■ INSTRUCTIONS FOR THE TASK: Your copy should match the entries exactly, with the pictures left out.

■ DATA FOR THIS EXERCISE:

━━━

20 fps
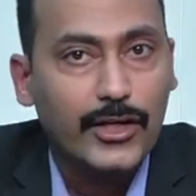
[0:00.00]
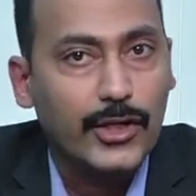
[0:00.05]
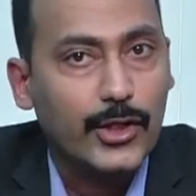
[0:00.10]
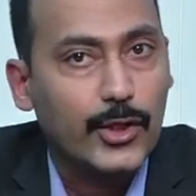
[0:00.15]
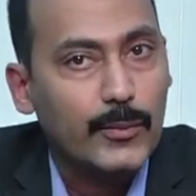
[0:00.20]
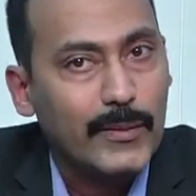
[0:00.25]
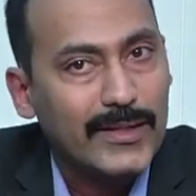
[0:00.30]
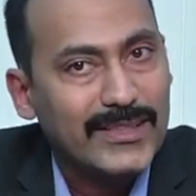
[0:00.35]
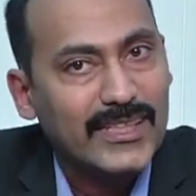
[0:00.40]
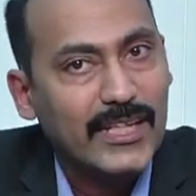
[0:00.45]
you
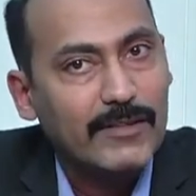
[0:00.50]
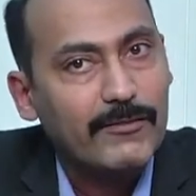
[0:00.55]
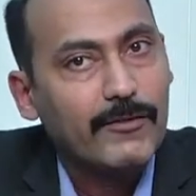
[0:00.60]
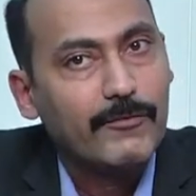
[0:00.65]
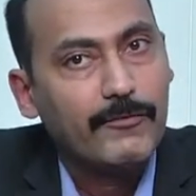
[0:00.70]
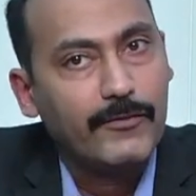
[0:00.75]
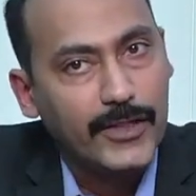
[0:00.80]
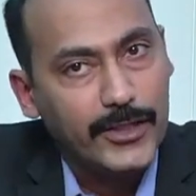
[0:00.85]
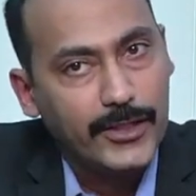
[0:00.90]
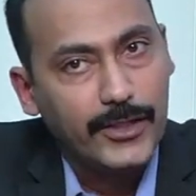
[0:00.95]
must have the
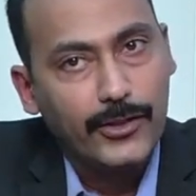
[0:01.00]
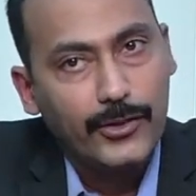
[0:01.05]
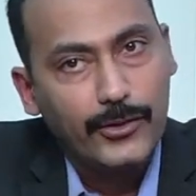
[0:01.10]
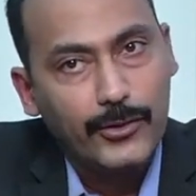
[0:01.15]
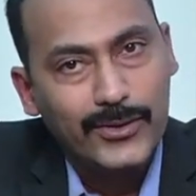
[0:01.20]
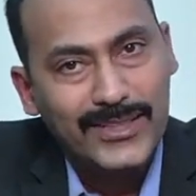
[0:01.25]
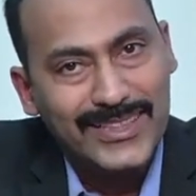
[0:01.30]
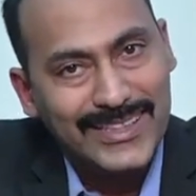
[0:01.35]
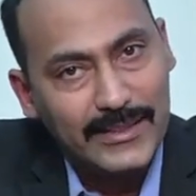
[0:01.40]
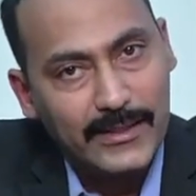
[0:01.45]
vision to
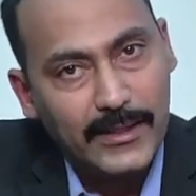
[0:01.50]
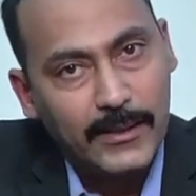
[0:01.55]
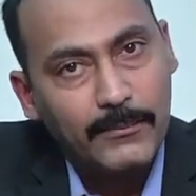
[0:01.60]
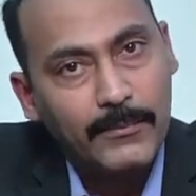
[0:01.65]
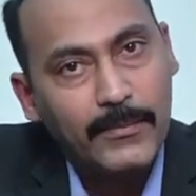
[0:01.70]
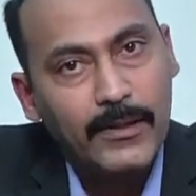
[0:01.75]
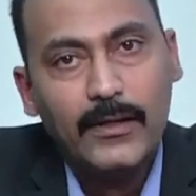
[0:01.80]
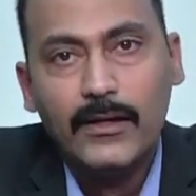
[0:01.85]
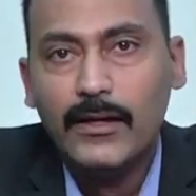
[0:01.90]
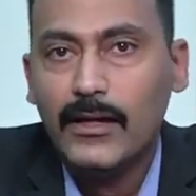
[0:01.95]
see them,
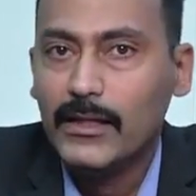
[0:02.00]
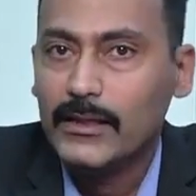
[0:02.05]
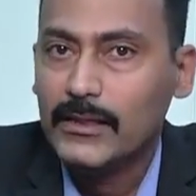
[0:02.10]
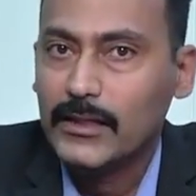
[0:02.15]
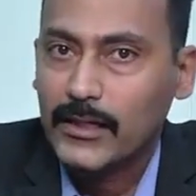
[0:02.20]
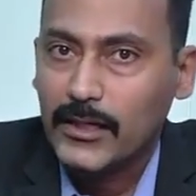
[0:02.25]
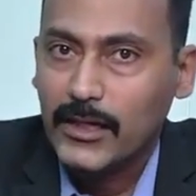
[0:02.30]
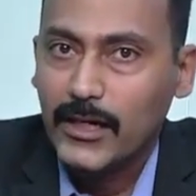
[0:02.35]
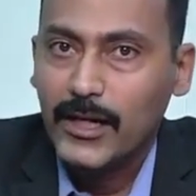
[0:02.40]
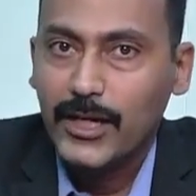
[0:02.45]
the
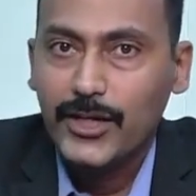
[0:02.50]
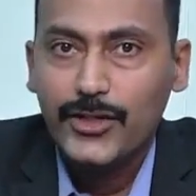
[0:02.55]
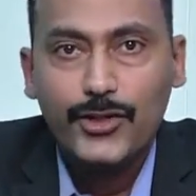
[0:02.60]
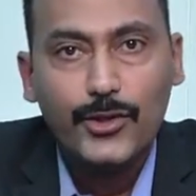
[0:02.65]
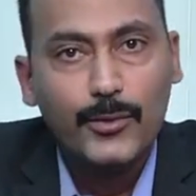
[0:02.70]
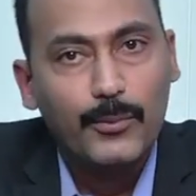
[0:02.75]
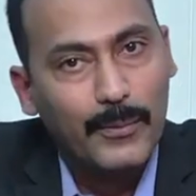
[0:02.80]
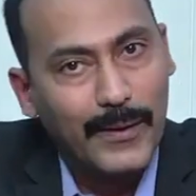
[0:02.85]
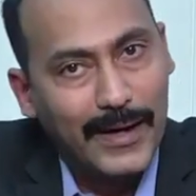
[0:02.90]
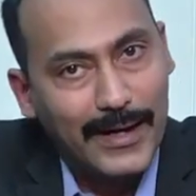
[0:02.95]
courage to
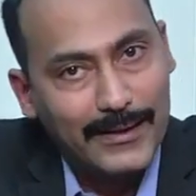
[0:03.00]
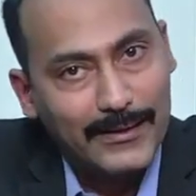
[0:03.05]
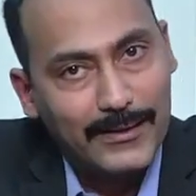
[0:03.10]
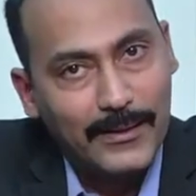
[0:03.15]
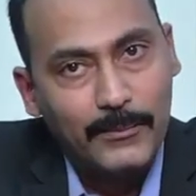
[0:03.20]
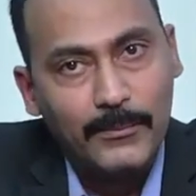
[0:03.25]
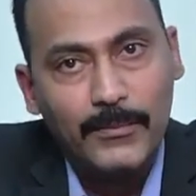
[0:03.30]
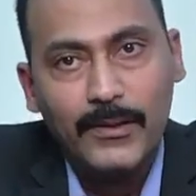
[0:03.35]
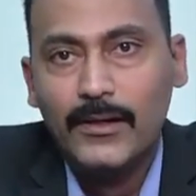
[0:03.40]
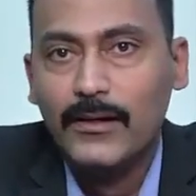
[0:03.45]
buy
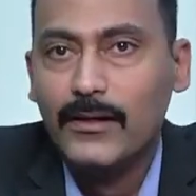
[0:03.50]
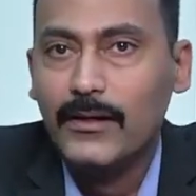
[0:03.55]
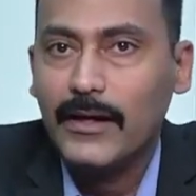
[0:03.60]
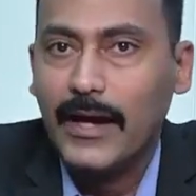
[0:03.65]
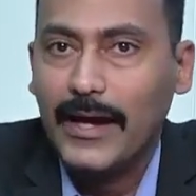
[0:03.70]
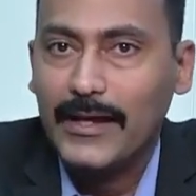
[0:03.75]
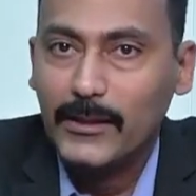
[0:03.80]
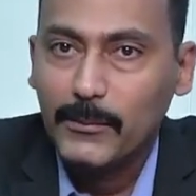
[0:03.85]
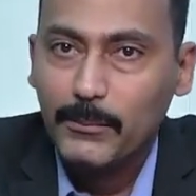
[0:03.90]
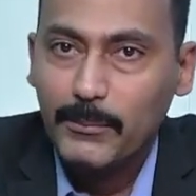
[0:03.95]
them,
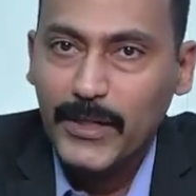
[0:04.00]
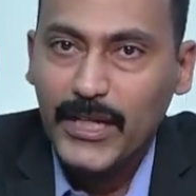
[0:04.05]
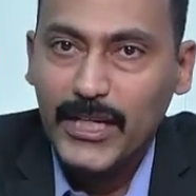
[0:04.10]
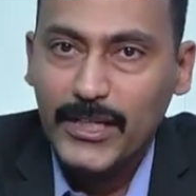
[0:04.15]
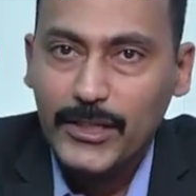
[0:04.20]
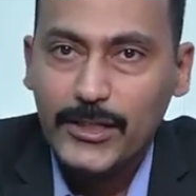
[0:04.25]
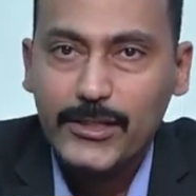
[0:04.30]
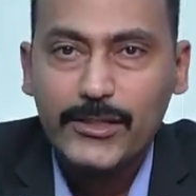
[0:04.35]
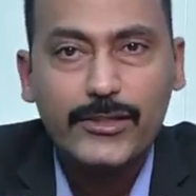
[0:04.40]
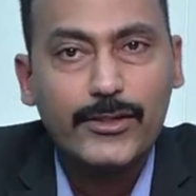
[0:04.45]
and the
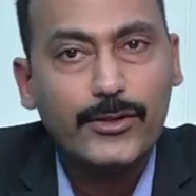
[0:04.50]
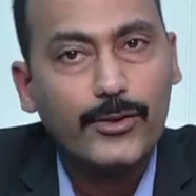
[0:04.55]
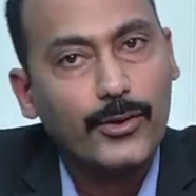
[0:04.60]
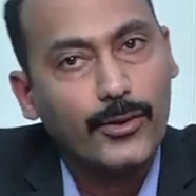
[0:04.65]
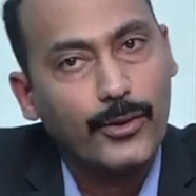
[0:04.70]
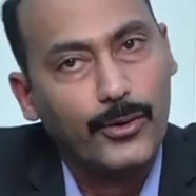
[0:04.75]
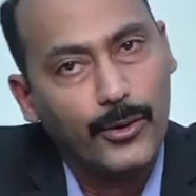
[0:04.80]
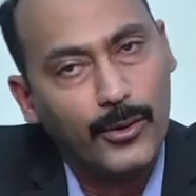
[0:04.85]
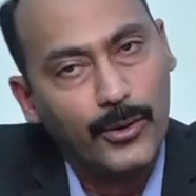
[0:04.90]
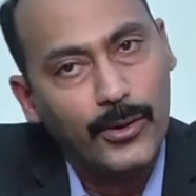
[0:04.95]
patience to
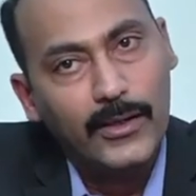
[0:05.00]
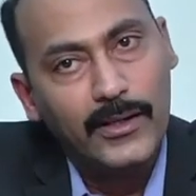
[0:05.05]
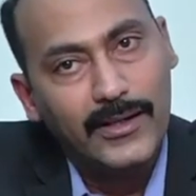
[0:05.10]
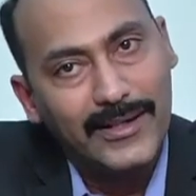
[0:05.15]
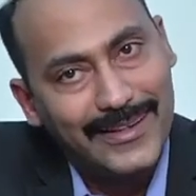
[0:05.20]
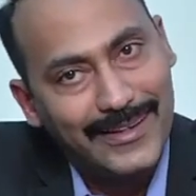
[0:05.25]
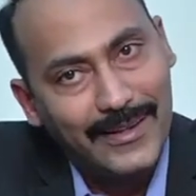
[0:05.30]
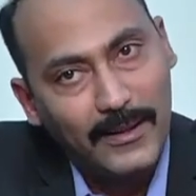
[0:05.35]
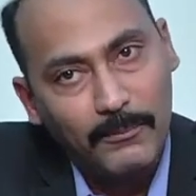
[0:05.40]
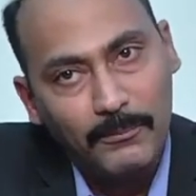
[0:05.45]
hold
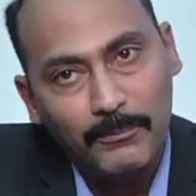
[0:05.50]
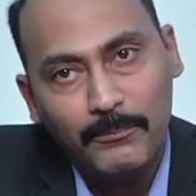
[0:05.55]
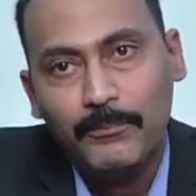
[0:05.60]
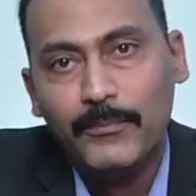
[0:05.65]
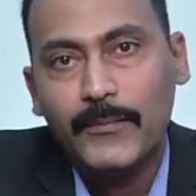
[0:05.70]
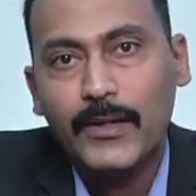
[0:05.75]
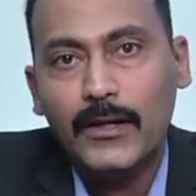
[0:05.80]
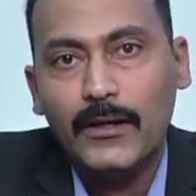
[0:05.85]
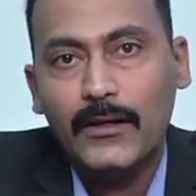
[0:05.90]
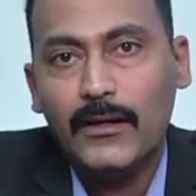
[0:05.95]
them.
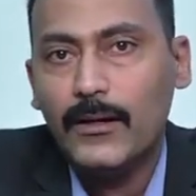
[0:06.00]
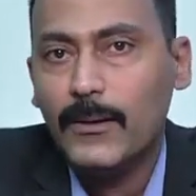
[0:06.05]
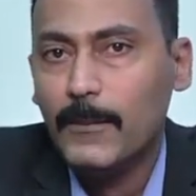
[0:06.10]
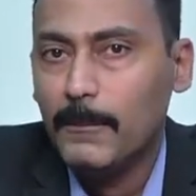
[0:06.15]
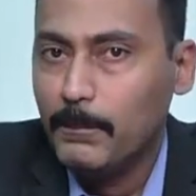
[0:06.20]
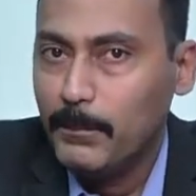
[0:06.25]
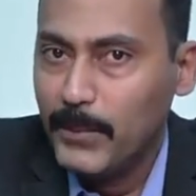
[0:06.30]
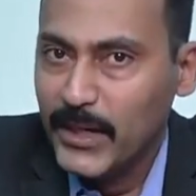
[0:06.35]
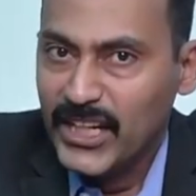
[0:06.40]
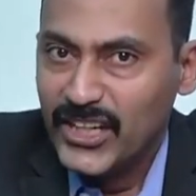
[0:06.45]

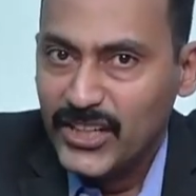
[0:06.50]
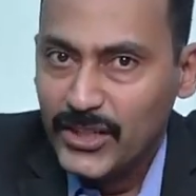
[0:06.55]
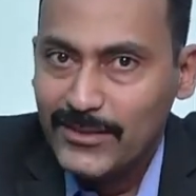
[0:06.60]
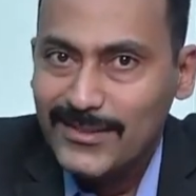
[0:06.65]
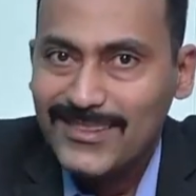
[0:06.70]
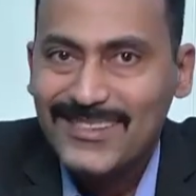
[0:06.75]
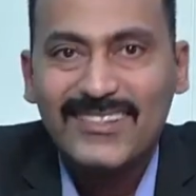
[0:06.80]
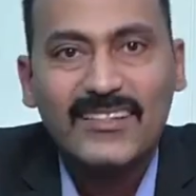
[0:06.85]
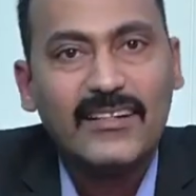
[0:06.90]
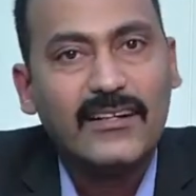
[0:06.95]

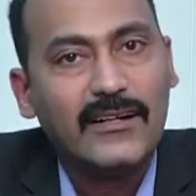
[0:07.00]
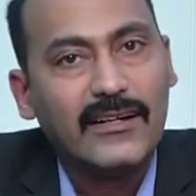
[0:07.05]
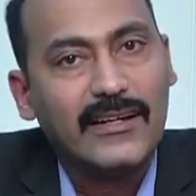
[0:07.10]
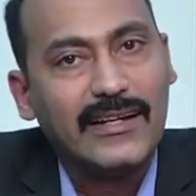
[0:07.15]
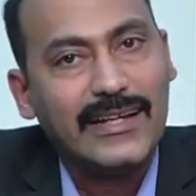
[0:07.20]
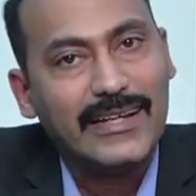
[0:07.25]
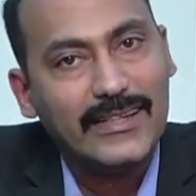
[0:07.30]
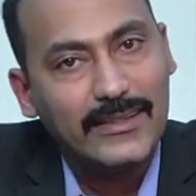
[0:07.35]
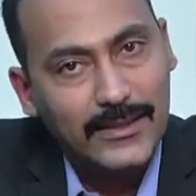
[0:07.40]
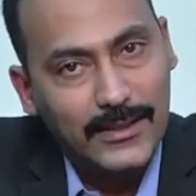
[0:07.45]
Patience
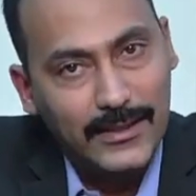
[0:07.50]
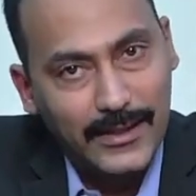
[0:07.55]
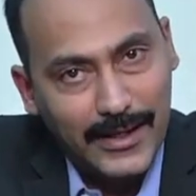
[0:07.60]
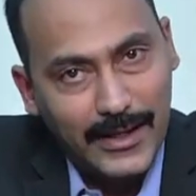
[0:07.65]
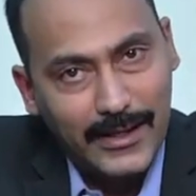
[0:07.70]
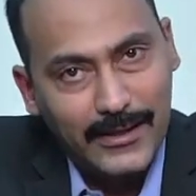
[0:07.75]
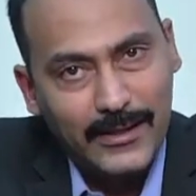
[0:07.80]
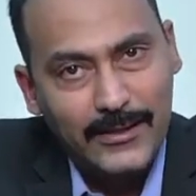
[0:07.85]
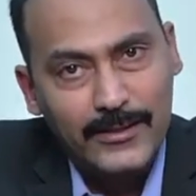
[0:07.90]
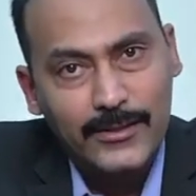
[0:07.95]
is the
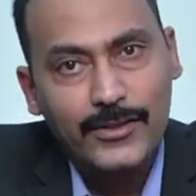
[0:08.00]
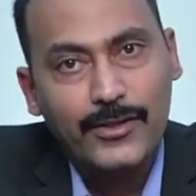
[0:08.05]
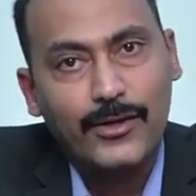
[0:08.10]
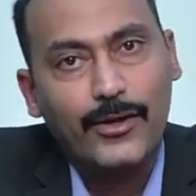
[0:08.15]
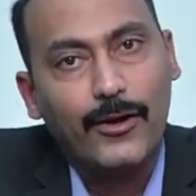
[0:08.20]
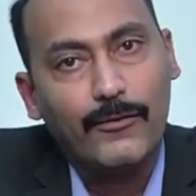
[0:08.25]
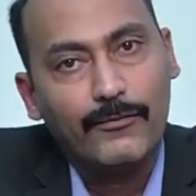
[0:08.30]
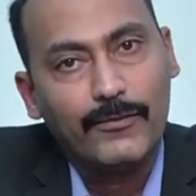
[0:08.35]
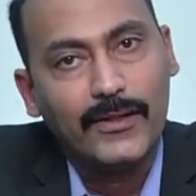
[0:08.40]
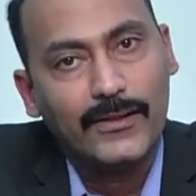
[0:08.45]
rarest
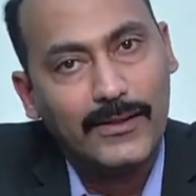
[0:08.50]
of the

━━━

■ ANSWER BOX:
20 fps
[0:00.00]
[0:00.05]
[0:00.10]
[0:00.15]
[0:00.20]
[0:00.25]
[0:00.30]
[0:00.35]
[0:00.40]
[0:00.45]
you
[0:00.50]
[0:00.55]
[0:00.60]
[0:00.65]
[0:00.70]
[0:00.75]
[0:00.80]
[0:00.85]
[0:00.90]
[0:00.95]
must have the
[0:01.00]
[0:01.05]
[0:01.10]
[0:01.15]
[0:01.20]
[0:01.25]
[0:01.30]
[0:01.35]
[0:01.40]
[0:01.45]
vision to
[0:01.50]
[0:01.55]
[0:01.60]
[0:01.65]
[0:01.70]
[0:01.75]
[0:01.80]
[0:01.85]
[0:01.90]
[0:01.95]
see them,
[0:02.00]
[0:02.05]
[0:02.10]
[0:02.15]
[0:02.20]
[0:02.25]
[0:02.30]
[0:02.35]
[0:02.40]
[0:02.45]
the
[0:02.50]
[0:02.55]
[0:02.60]
[0:02.65]
[0:02.70]
[0:02.75]
[0:02.80]
[0:02.85]
[0:02.90]
[0:02.95]
courage to
[0:03.00]
[0:03.05]
[0:03.10]
[0:03.15]
[0:03.20]
[0:03.25]
[0:03.30]
[0:03.35]
[0:03.40]
[0:03.45]
buy
[0:03.50]
[0:03.55]
[0:03.60]
[0:03.65]
[0:03.70]
[0:03.75]
[0:03.80]
[0:03.85]
[0:03.90]
[0:03.95]
them,
[0:04.00]
[0:04.05]
[0:04.10]
[0:04.15]
[0:04.20]
[0:04.25]
[0:04.30]
[0:04.35]
[0:04.40]
[0:04.45]
and the
[0:04.50]
[0:04.55]
[0:04.60]
[0:04.65]
[0:04.70]
[0:04.75]
[0:04.80]
[0:04.85]
[0:04.90]
[0:04.95]
patience to
[0:05.00]
[0:05.05]
[0:05.10]
[0:05.15]
[0:05.20]
[0:05.25]
[0:05.30]
[0:05.35]
[0:05.40]
[0:05.45]
hold
[0:05.50]
[0:05.55]
[0:05.60]
[0:05.65]
[0:05.70]
[0:05.75]
[0:05.80]
[0:05.85]
[0:05.90]
[0:05.95]
them.
[0:06.00]
[0:06.05]
[0:06.10]
[0:06.15]
[0:06.20]
[0:06.25]
[0:06.30]
[0:06.35]
[0:06.40]
[0:06.45]

[0:06.50]
[0:06.55]
[0:06.60]
[0:06.65]
[0:06.70]
[0:06.75]
[0:06.80]
[0:06.85]
[0:06.90]
[0:06.95]

[0:07.00]
[0:07.05]
[0:07.10]
[0:07.15]
[0:07.20]
[0:07.25]
[0:07.30]
[0:07.35]
[0:07.40]
[0:07.45]
Patience
[0:07.50]
[0:07.55]
[0:07.60]
[0:07.65]
[0:07.70]
[0:07.75]
[0:07.80]
[0:07.85]
[0:07.90]
[0:07.95]
is the
[0:08.00]
[0:08.05]
[0:08.10]
[0:08.15]
[0:08.20]
[0:08.25]
[0:08.30]
[0:08.35]
[0:08.40]
[0:08.45]
rarest
[0:08.50]
of the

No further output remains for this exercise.